Give back the records below exactly, every one, with no pictures.
-- Input for this task follows --
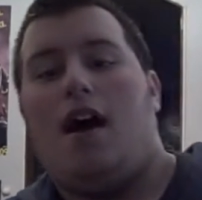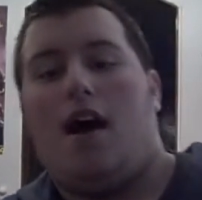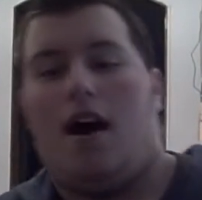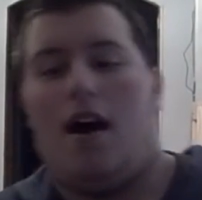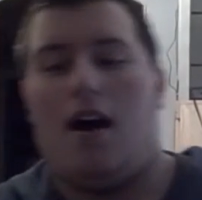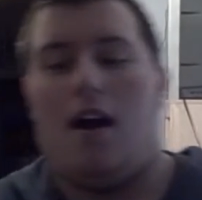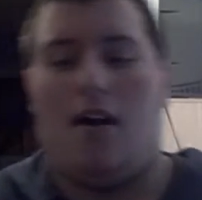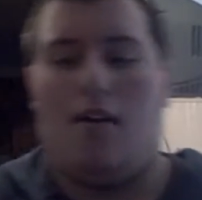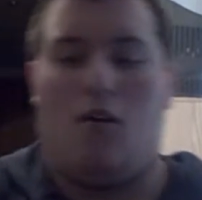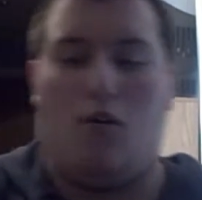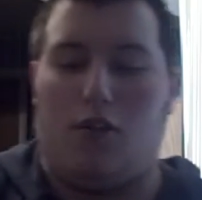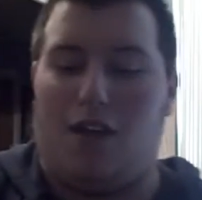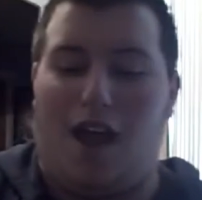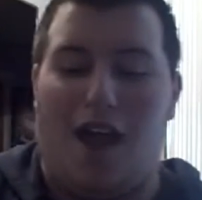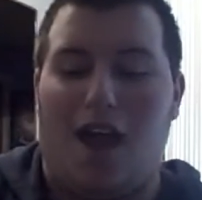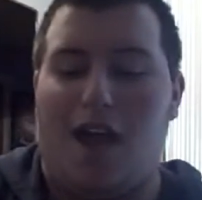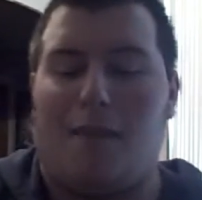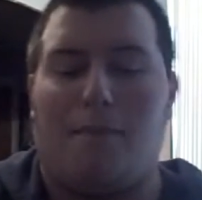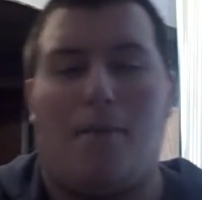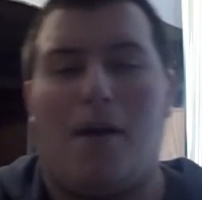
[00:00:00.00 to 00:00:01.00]
on an
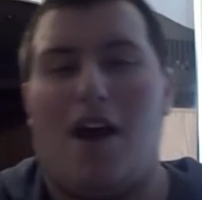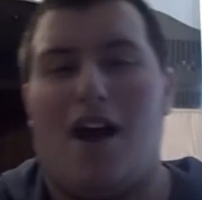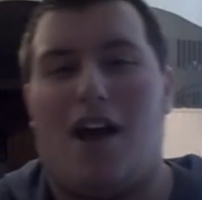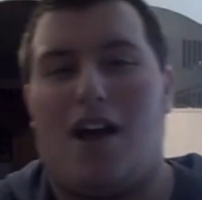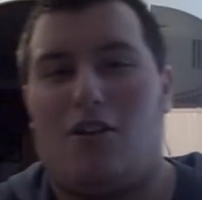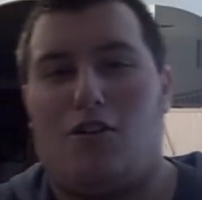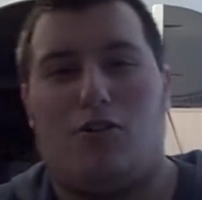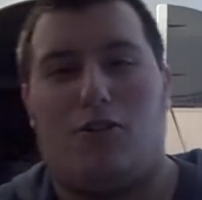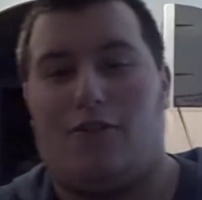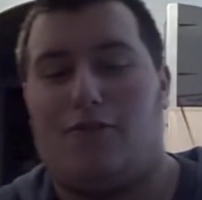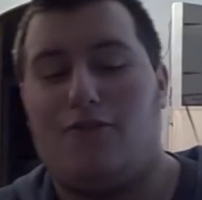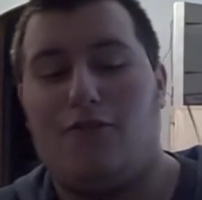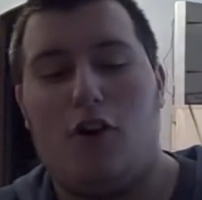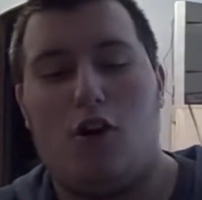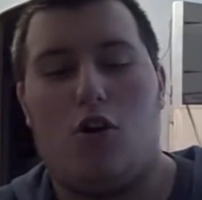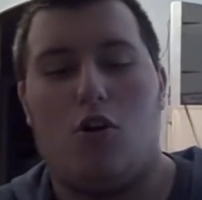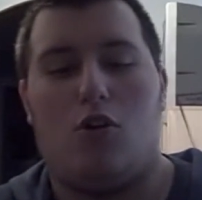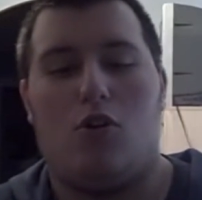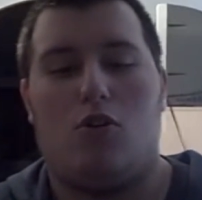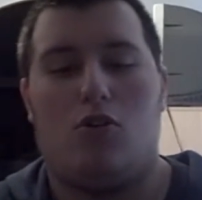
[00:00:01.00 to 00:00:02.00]
iPod, on your
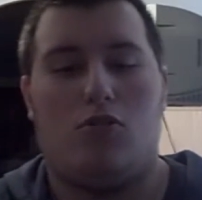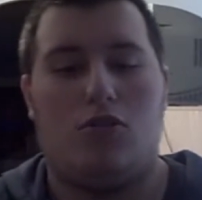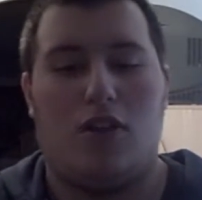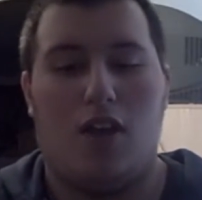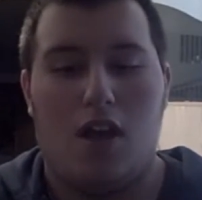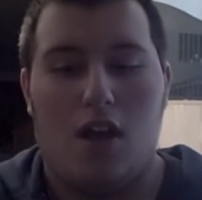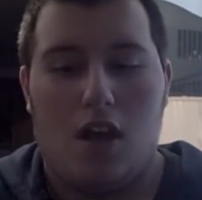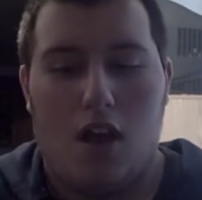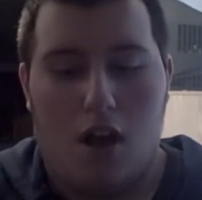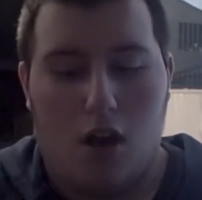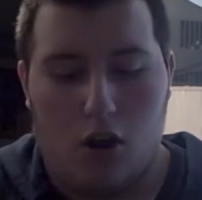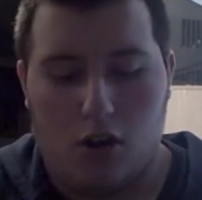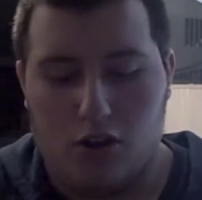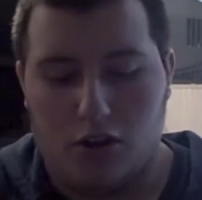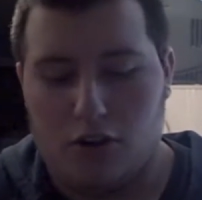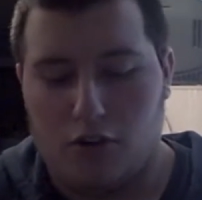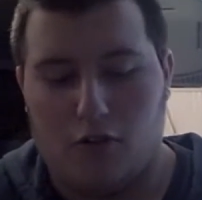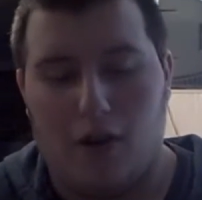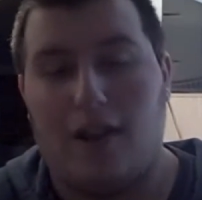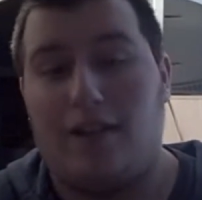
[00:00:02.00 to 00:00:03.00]
phone, on
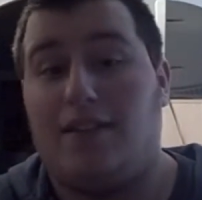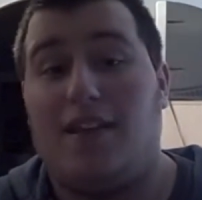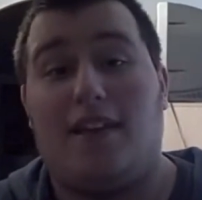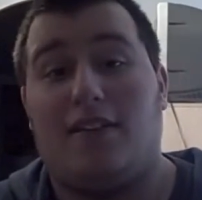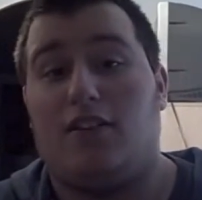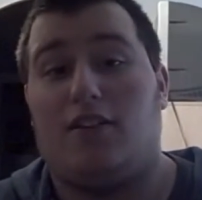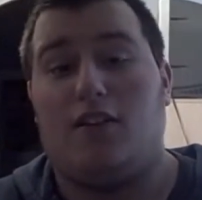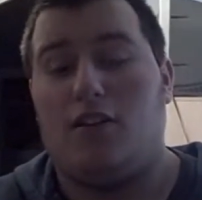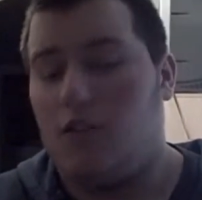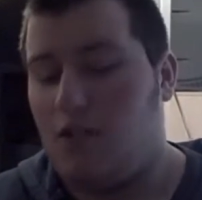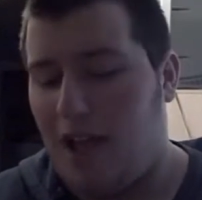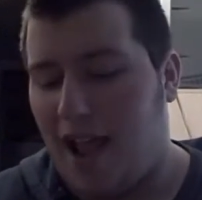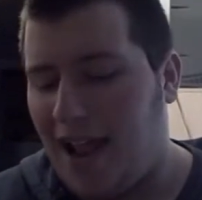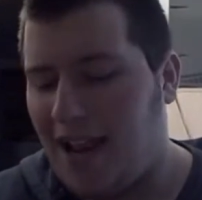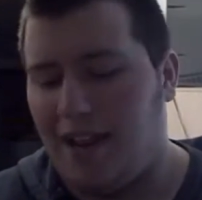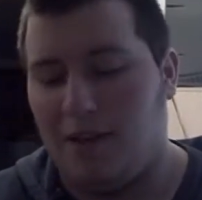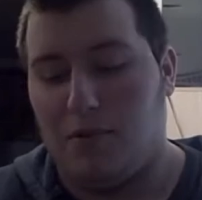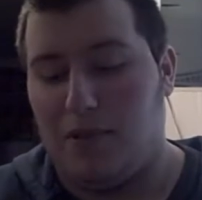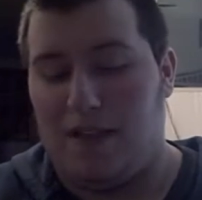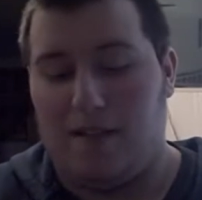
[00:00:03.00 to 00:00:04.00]
your right testicle,
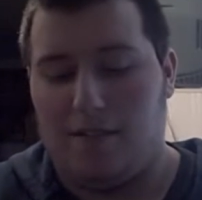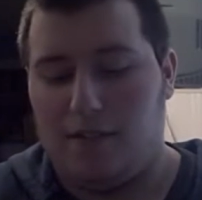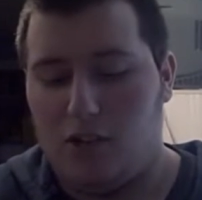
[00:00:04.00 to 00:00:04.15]
anything.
-- Input for this task concluded --
■ Solution to the exercise ■
[00:00:00.00 to 00:00:01.00]
on an
[00:00:01.00 to 00:00:02.00]
iPod, on your
[00:00:02.00 to 00:00:03.00]
phone, on
[00:00:03.00 to 00:00:04.00]
your right testicle,
[00:00:04.00 to 00:00:04.15]
anything.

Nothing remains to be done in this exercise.